### What the task asks:
Write the data out in full and word for word. Do not include images.

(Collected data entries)
===============
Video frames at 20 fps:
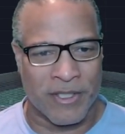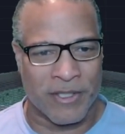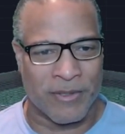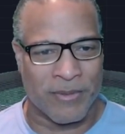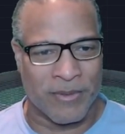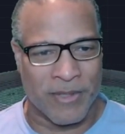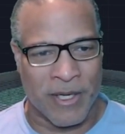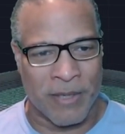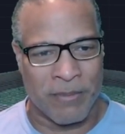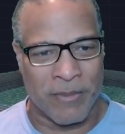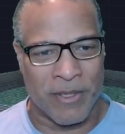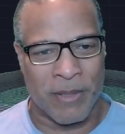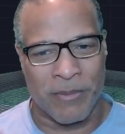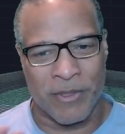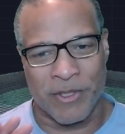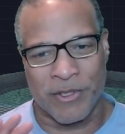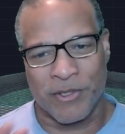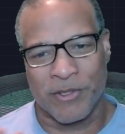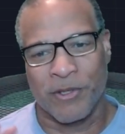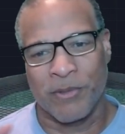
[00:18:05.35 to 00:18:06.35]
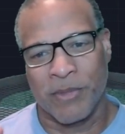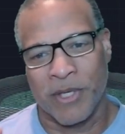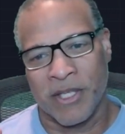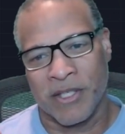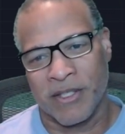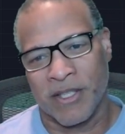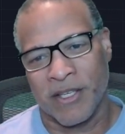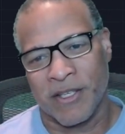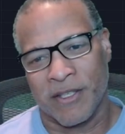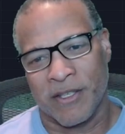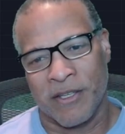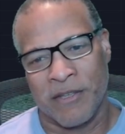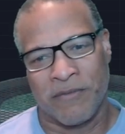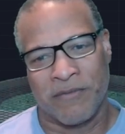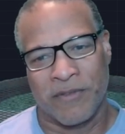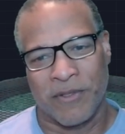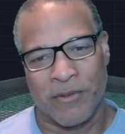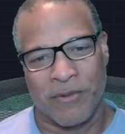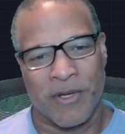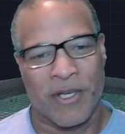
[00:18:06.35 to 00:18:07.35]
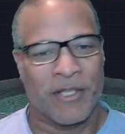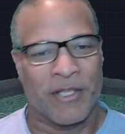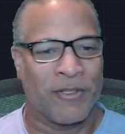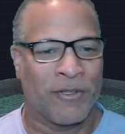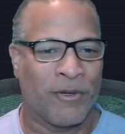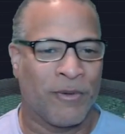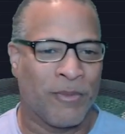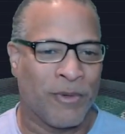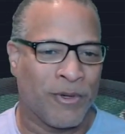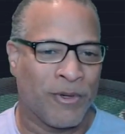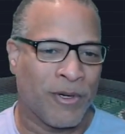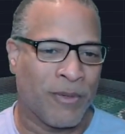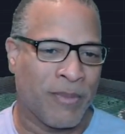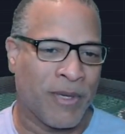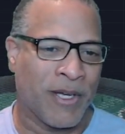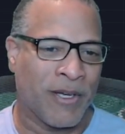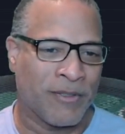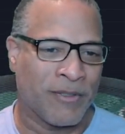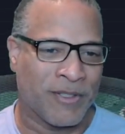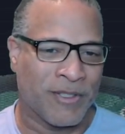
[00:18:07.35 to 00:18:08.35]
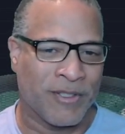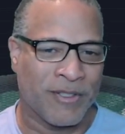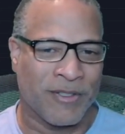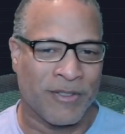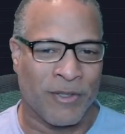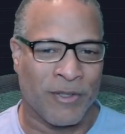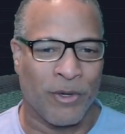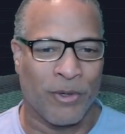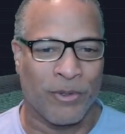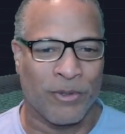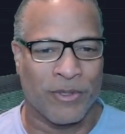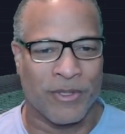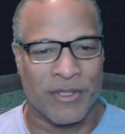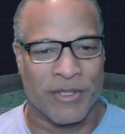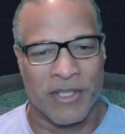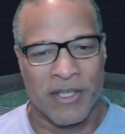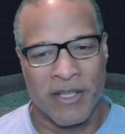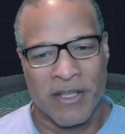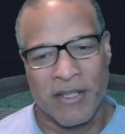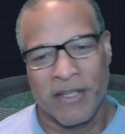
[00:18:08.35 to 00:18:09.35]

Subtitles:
That's what I'm assuming that if you want to know more about those,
===============
### Answer to the exercise:
Video frames at 20 fps:
[00:18:05.35 to 00:18:06.35]
[00:18:06.35 to 00:18:07.35]
[00:18:07.35 to 00:18:08.35]
[00:18:08.35 to 00:18:09.35]

Subtitles:
That's what I'm assuming that if you want to know more about those,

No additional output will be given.